Created on 29 Mar 2018  路  18Comments  路  Source: kubernetes-sigs/kubespray

Is this a BUG REPORT or FEATURE REQUEST? (choose one):
FEATURE REQUEST

Environment:

  • Cloud provider or hardware configuration:
    Hardware
  • OS (printf "$(uname -srm)\n$(cat /etc/os-release)\n"):
Linux 4.12.0-221-arm64 aarch64
NAME="Ubuntu"
VERSION="16.04.3 LTS (Xenial Xerus)"
ID=ubuntu
ID_LIKE=debian
PRETTY_NAME="Ubuntu 16.04.3 LTS"
VERSION_ID="16.04"
HOME_URL="http://www.ubuntu.com/"
SUPPORT_URL="http://help.ubuntu.com/"
BUG_REPORT_URL="http://bugs.launchpad.net/ubuntu/"
VERSION_CODENAME=xenial
UBUNTU_CODENAME=xenial
  • Version of Ansible (ansible --version):
ansible 2.3.1.0
  config file = /xxx/ansible.cfg
  configured module search path = [u'./library']
  python version = 2.7.5 (default, Aug 25 2017, 09:08:42) [GCC 4.8.5 20150623 (Red Hat 4.8.5-16)]

Kubespray version (commit) (git rev-parse --short HEAD): Latest master branch

Anything else do we need to know:

I've found several gaps when porting kubespray to Aarch64.

@xd007 has submitted several PRs to fix all the below addressing issues.

1. Image Arch:

  • [x] All the gcr.io images used in kubespray are explicitly specified with --amd64 as postfix, which can only run on x86. #2104

2. Docker Imcompatible

  • [x] Missing corresponding package docker-engine on aarch64, use docker instead. #2103
  • [x] On Aarch64, the default cgroup driver for docker is systemd instead of cgroupfs. Should conform kubelet to use systemd as cgroup driver as well to keep it consistent with docker. #2168

3. Etcd start-up

  • [ ] Arm64 is still in experimental stage. Extra environment variable ETCD_UNSUPPORTED_ARCH has to be set. #2118

/cc @mattymo @rsmitty

lifecyclrotten

Most helpful comment

@kskewes Calico version bump has already been done to v3.4, and I've opened #4176 to handle the arm64 checksums.

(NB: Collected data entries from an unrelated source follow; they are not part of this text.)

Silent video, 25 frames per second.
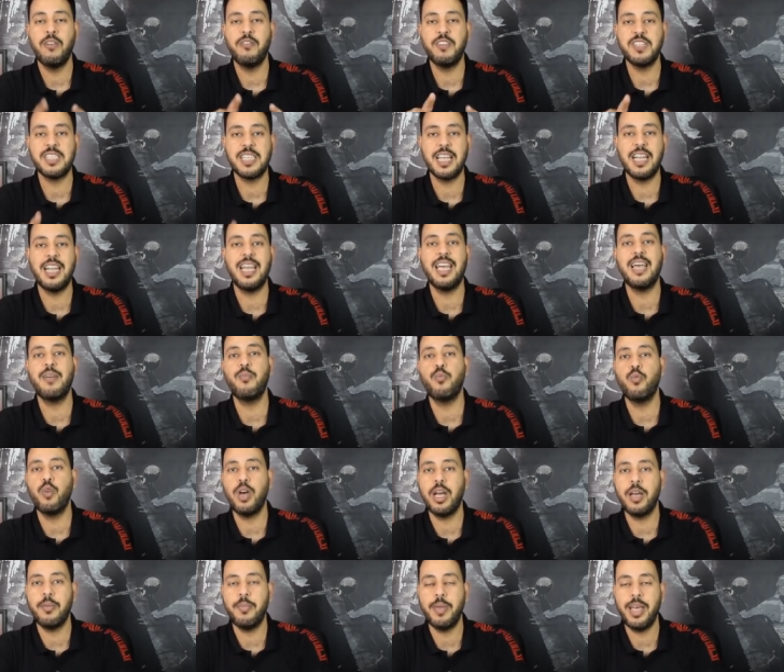في سلام
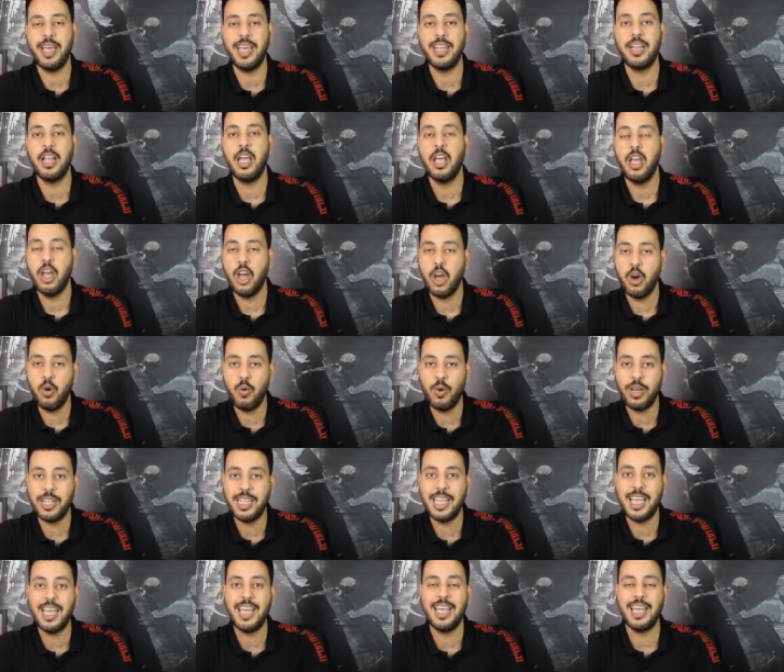وامان
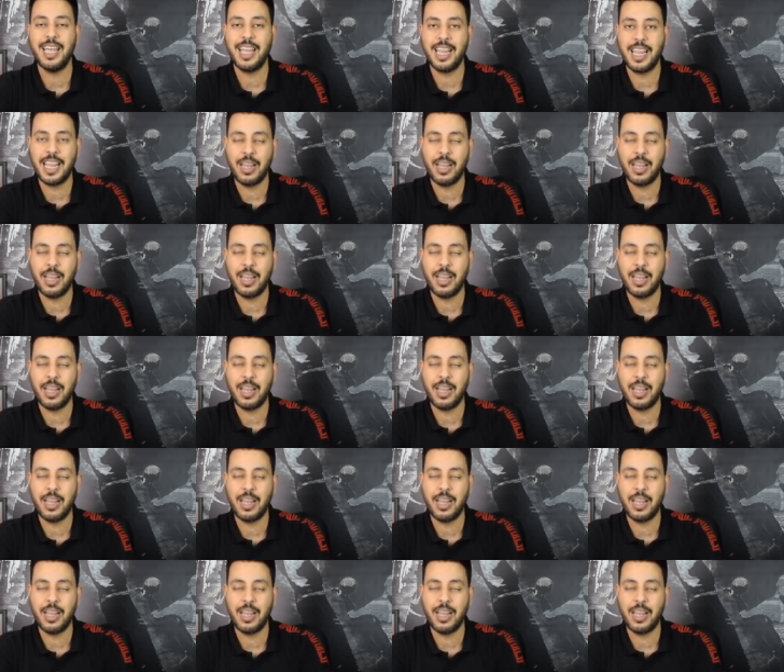هو ده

As far as I tested, this is enough to get Kubespray with Calico up on arm64. Other CNI plugins will need more work, but Calico is a good start since it's the Kubespray default.

All 18 comments

thank you @xd007, @dixudx ! That's awesome !

Few things,
I would do set_fact about the architecture for each node. So instead of being manual, the detection would be automatic per node (fewer errors in configuration).
I think the nodes are automatically labeled with the arch, but if not we probably should do it (hybrid clusters): built-in-node-labels

For the etcd PR. it uses a different way to switch between image-tags. I would like to have it consistent with other images.

Let me know if you need help or more info

I think the nodes are automatically labeled with the arch, but if not we probably should do it (hybrid clusters): built-in-node-labels

@ant31 Those labels are automatically labeled by kubelet.

I would like to have it consistent with other images.

Adding such an environment variable ETCD_UNSUPPORTED_ARCH for other images, like amd64 or ppc64le, does no harm. But it seems misleading. Do you want to do like this?

For etcd, it will check the architecture for non amd64/ppc64le platforms.

    // TODO qualify arm64
    if runtime.GOARCH == "amd64" || runtime.GOARCH == "ppc64le" {
        return
    }
    // unsupported arch only configured via environment variable
    // so unset here to not parse through flag
    defer os.Unsetenv("ETCD_UNSUPPORTED_ARCH")
    if env, ok := os.LookupEnv("ETCD_UNSUPPORTED_ARCH"); ok && env == runtime.GOARCH {
        fmt.Printf("running etcd on unsupported architecture %q since ETCD_UNSUPPORTED_ARCH is set\n", env)
        return
    }

I'm not saying to drop the way your doing adding the envvar ETCD_UNSUPPORTED_ARCH, just to be consistent in how tags are chose with other images.

doing adding the envvar ETCD_UNSUPPORTED_ARCH, just to be consistent in how tags are chose with other images.

@ant31 Yeah, I know. Right. That would seems more native and elegant.

But currently I can't find a better way to handle this case.

@dixudx I've proposed a solution in #3140 , could you review please ?
the two commits to check are: https://github.com/kubernetes-incubator/kubespray/pull/3140/commits/6de0076f817d312d5305fbc18656326d3f3897a0 and 5c47d8a6cba10e90a8b57d37d20438248e641ece

Looks like #3140 was merged, @ant31 are there other open tasks or does this now work?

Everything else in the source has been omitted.